2016年11月20日付
前年比増加率が大幅拡大

県内建設業の受注額

3カ月先見通し、小売業除き厳しく

 県産業政策課は20日までに、9月の県内経済動向調査結果をまとめた。各業種のうち建設業は、受注額の前年同月比増加率が前月より大幅に拡大。3カ月先の業況見通しDIは、小売業でいくぶん改善したのを除いて軒並み悪化した。

 製造業は生産額が前年同月に比べて1%、受注額が同3.8%それぞれ増加。海外向け製品に円高などによる影響が引き続きみられたものの、医療機器や輸送機械などが好調だった。しかし、3カ月先の業況見通しDIは前月の6.0からマイナス3.6に暗転。

 建設業は、完工高が前年同月に比べて15.1%減少した一方、受注額は前月の同1.9%から24%に増加幅が拡大した。公共投資は、3カ月ぶりに前年同月を上回った。しかし、3カ月先の業況見通しDIは前月の12.5から43.8のマイナスに暗転した。

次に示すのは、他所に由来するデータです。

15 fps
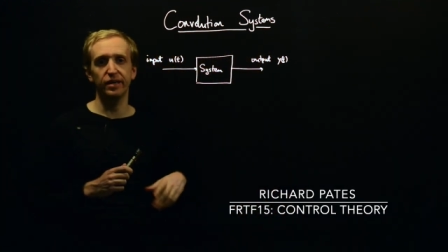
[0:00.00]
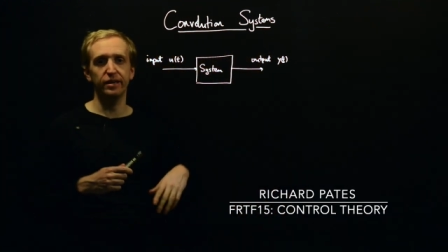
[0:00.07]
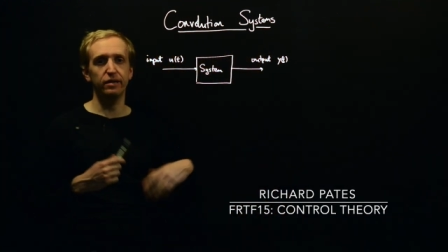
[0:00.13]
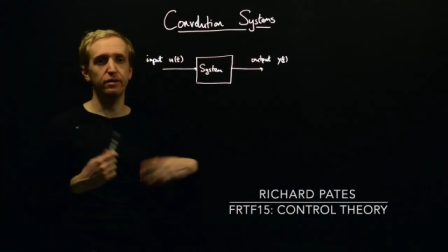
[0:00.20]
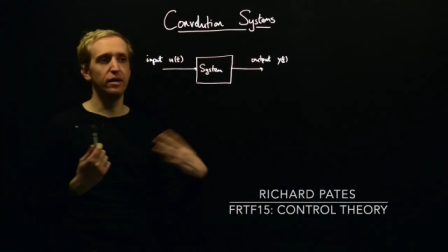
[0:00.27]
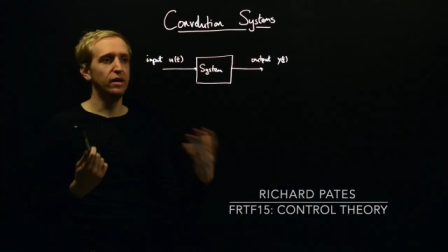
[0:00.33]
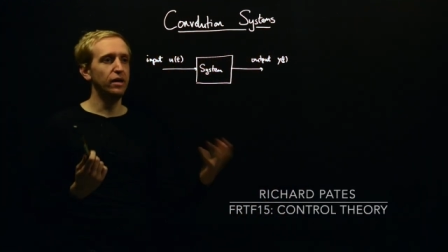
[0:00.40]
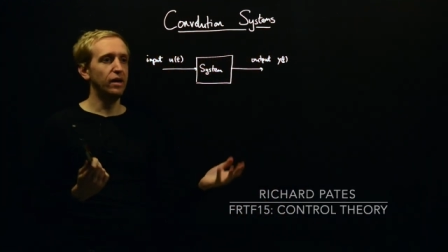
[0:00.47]

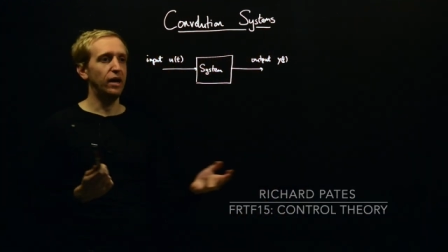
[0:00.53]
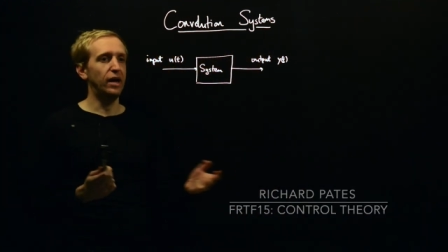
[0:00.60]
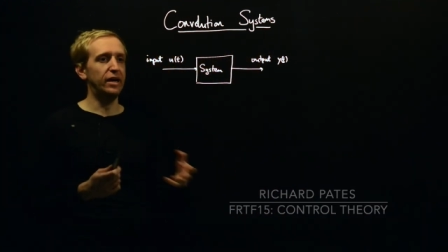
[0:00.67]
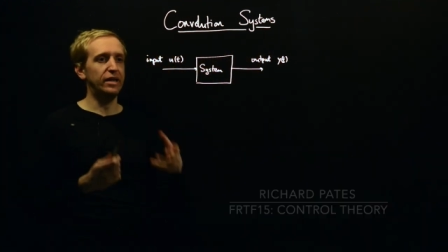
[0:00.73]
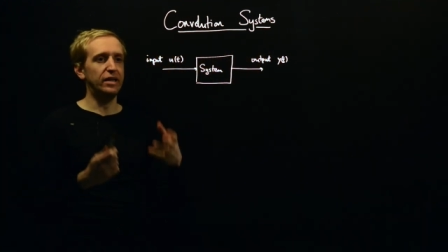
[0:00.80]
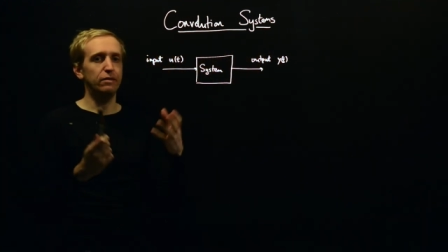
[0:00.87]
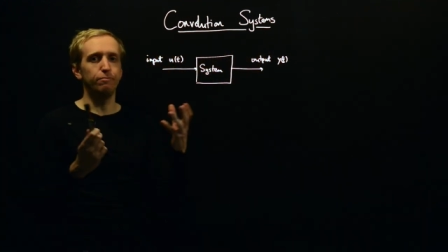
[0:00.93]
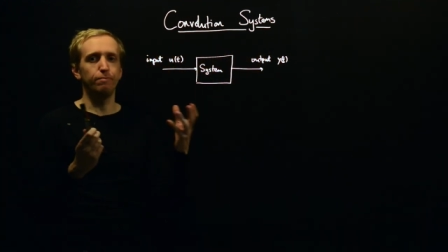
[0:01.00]
They're
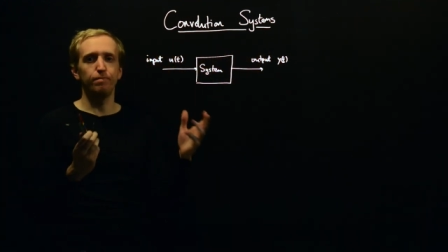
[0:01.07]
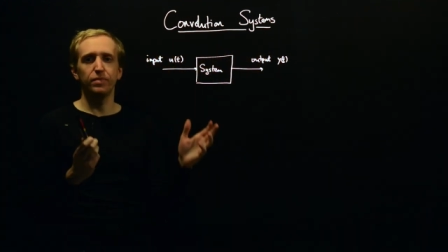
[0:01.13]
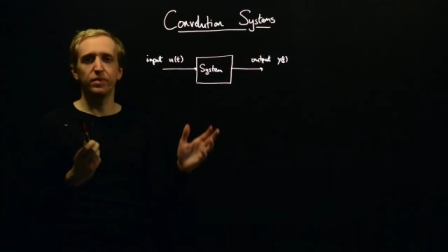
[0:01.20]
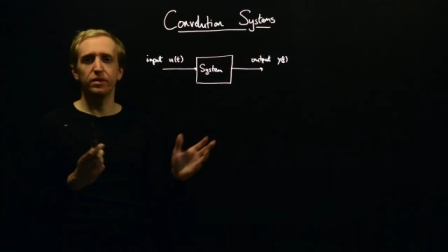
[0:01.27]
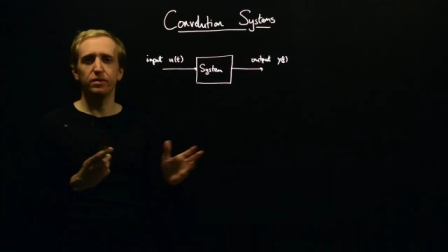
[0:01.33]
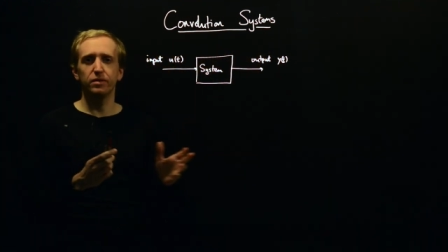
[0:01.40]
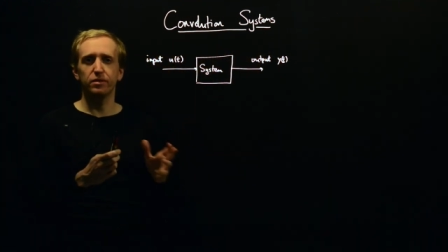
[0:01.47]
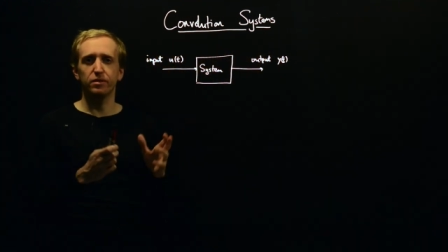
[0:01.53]
a
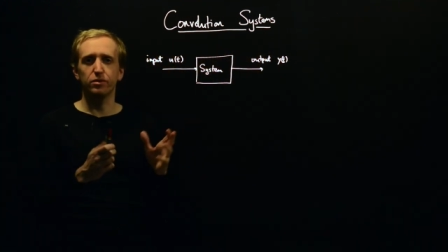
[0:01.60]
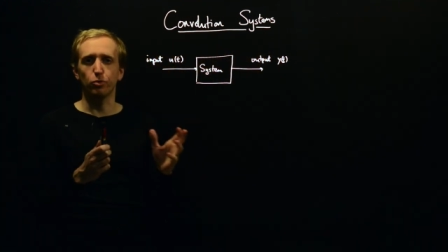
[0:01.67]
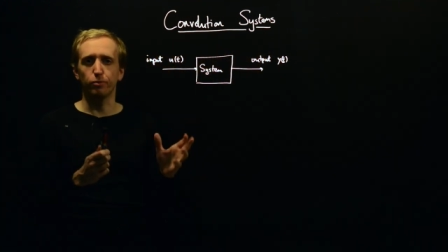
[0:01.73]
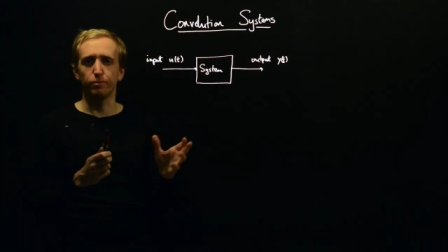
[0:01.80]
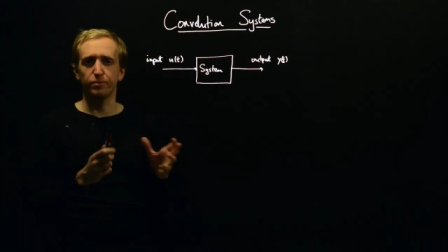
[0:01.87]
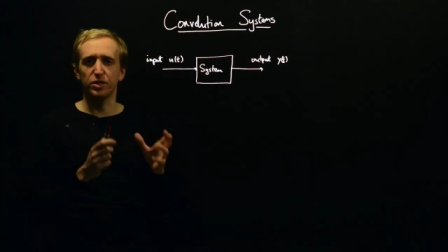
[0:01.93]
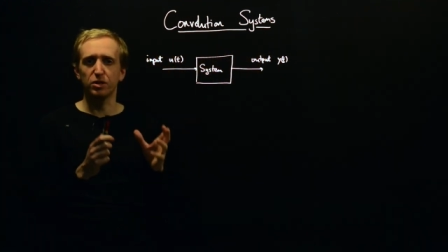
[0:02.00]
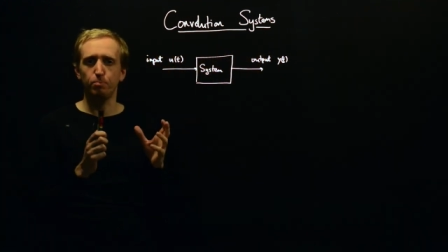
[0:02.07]
sort
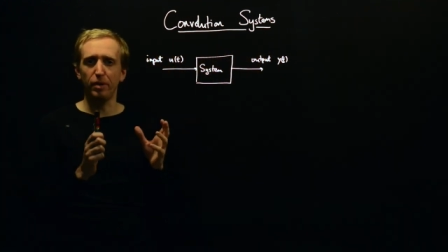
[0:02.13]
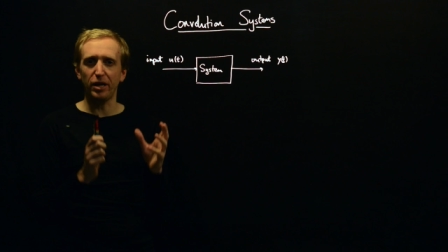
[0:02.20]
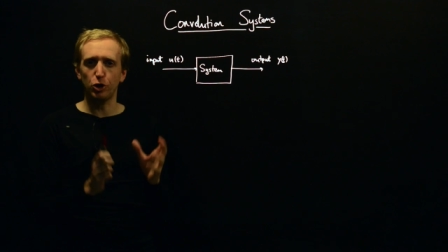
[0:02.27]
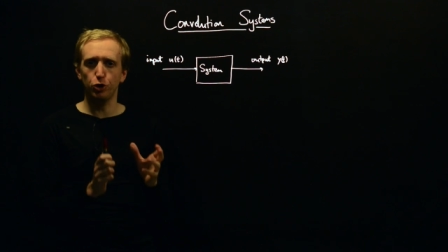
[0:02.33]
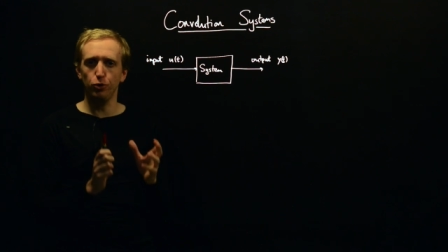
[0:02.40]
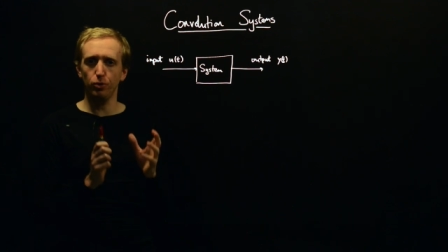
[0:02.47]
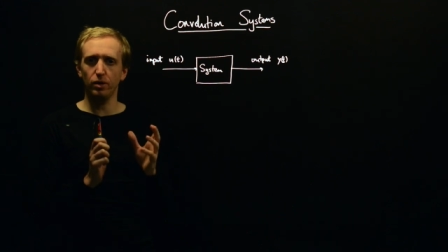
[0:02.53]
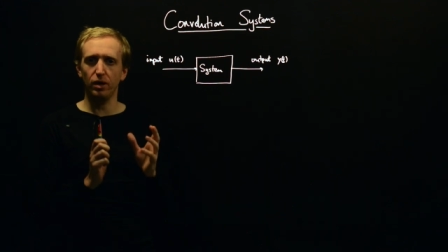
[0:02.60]
of
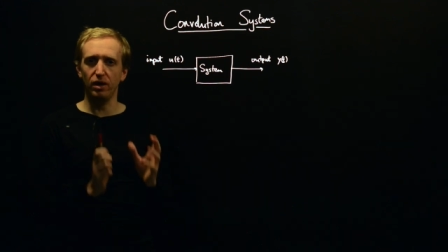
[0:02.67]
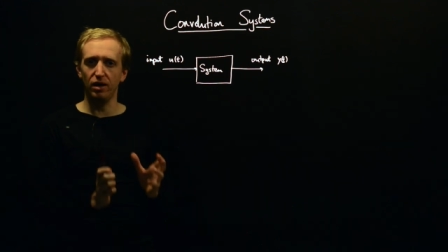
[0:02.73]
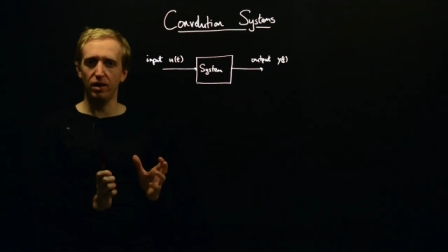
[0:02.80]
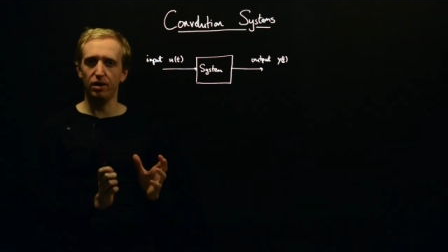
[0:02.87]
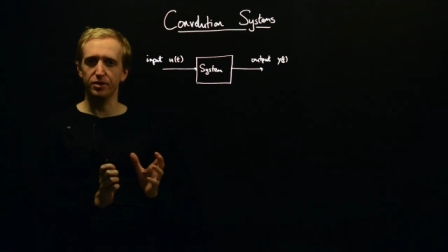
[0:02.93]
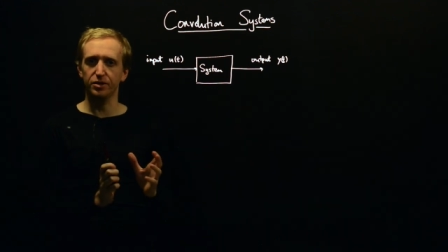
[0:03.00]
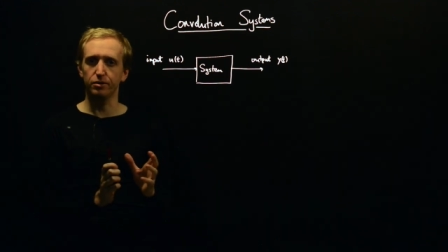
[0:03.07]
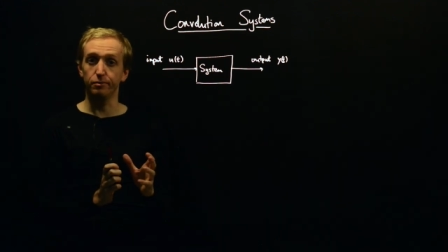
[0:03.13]
special
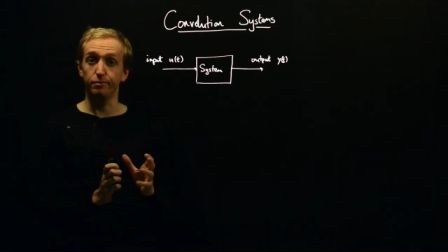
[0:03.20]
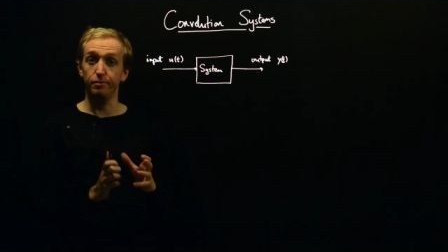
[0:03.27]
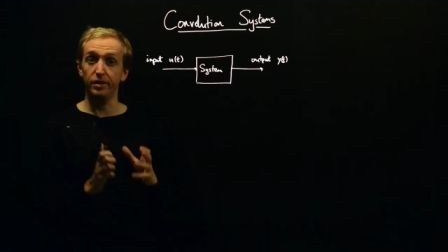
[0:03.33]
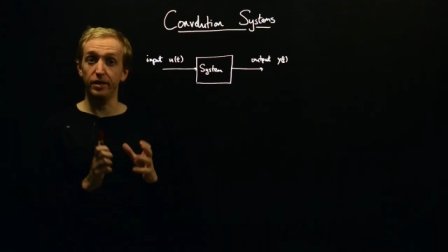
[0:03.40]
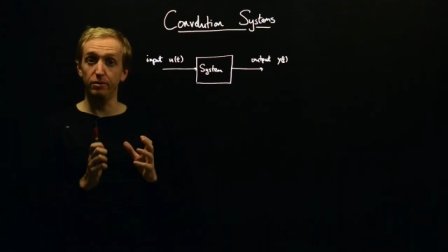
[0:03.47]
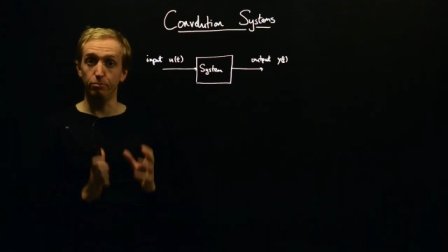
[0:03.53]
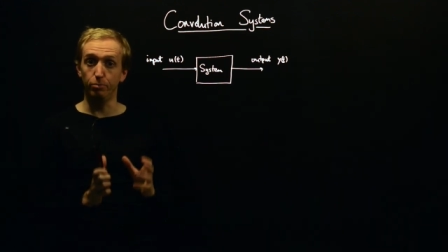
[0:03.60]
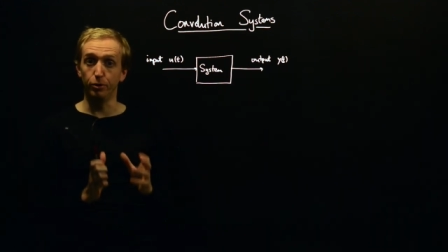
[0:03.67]
class of
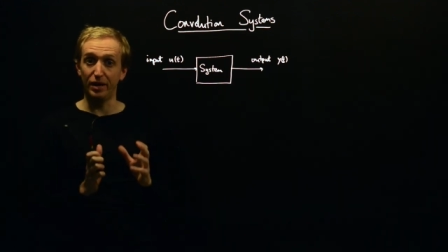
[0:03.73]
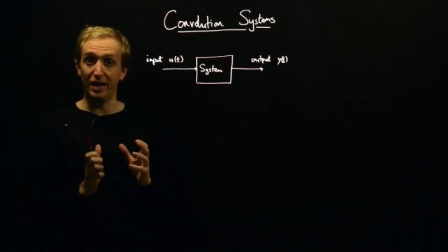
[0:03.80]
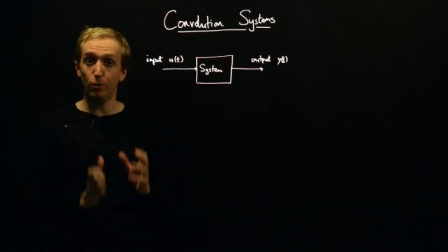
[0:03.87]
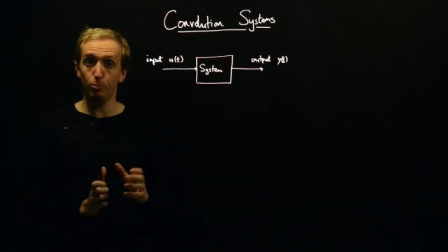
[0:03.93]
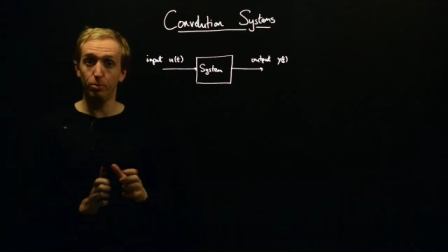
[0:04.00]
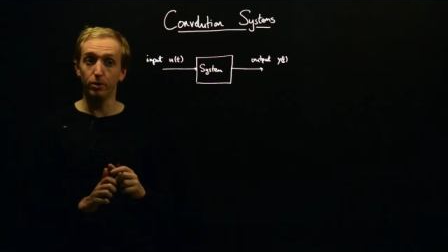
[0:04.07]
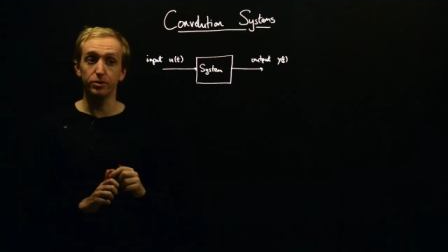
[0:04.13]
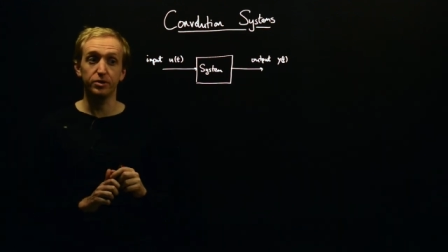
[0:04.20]

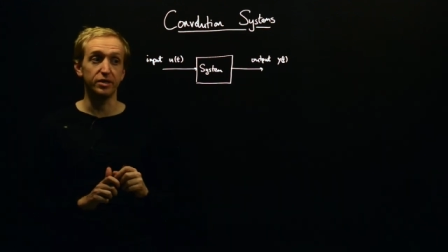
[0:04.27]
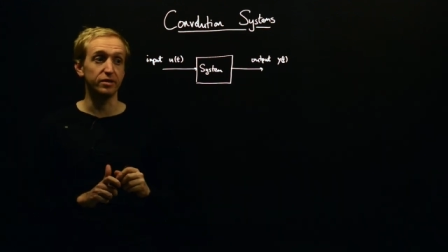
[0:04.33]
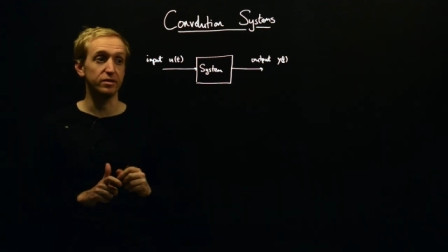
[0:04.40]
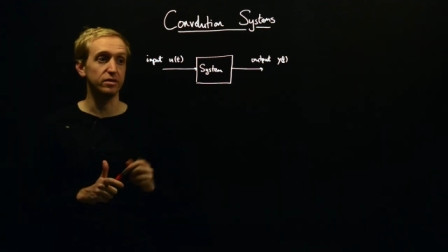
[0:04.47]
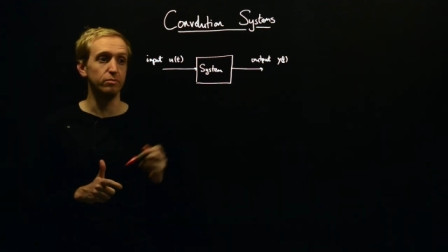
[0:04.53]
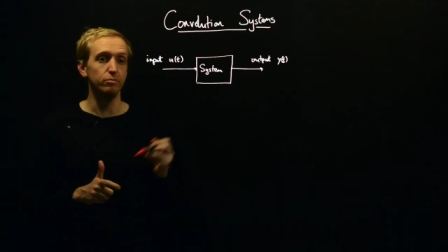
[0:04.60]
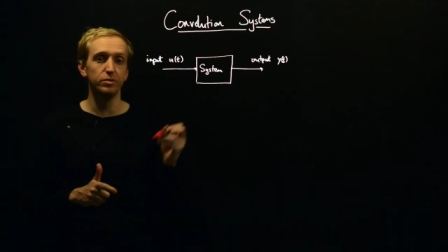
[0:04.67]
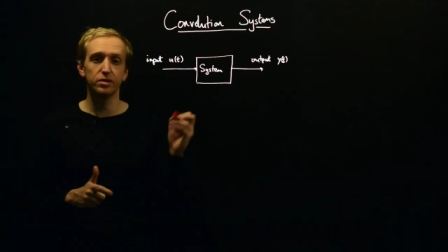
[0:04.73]
input-output
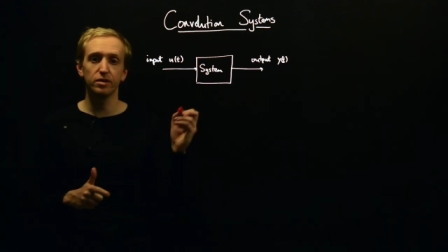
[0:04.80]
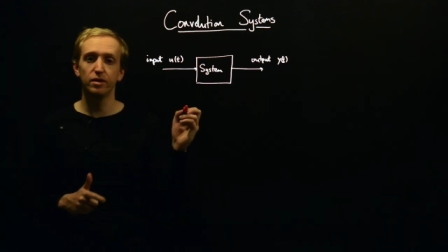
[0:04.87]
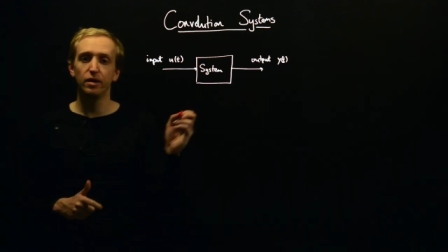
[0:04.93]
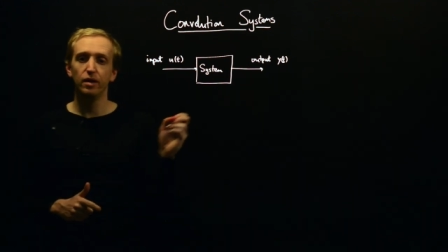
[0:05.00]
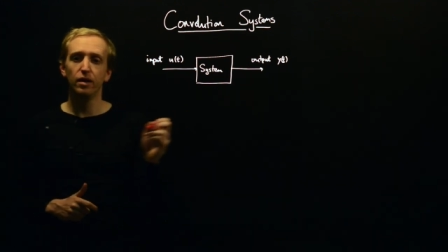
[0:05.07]
systems.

 小売業の売上高は、前年同月比1.5%の緩やかな減少。品目別の売上高は、テレビなどが堅調だったのを受けて家電品が同2.2%増加した反面、衣料品が同10%落ち込んだほか、飲食料品が同1.7%、身回品が同0.6%の各減少。それでも、小売業の3カ月先業況見通しDIは前月のマイナス23.1からプラスマイナス0に改善した。

 サービス業の売上高は、同2.8%の減少。内訳は「その他サービス」が同13.2%の目立った減少ぶりを示し、旅館・ホテルが同0.6%、運輸が0.1%と横ばい水準の落ち込みだった。前月にマイナスに転じたサービス業の3カ月先業況見通しDIは、前月のマイナス10.7から同31.0に悪化の度が拡大。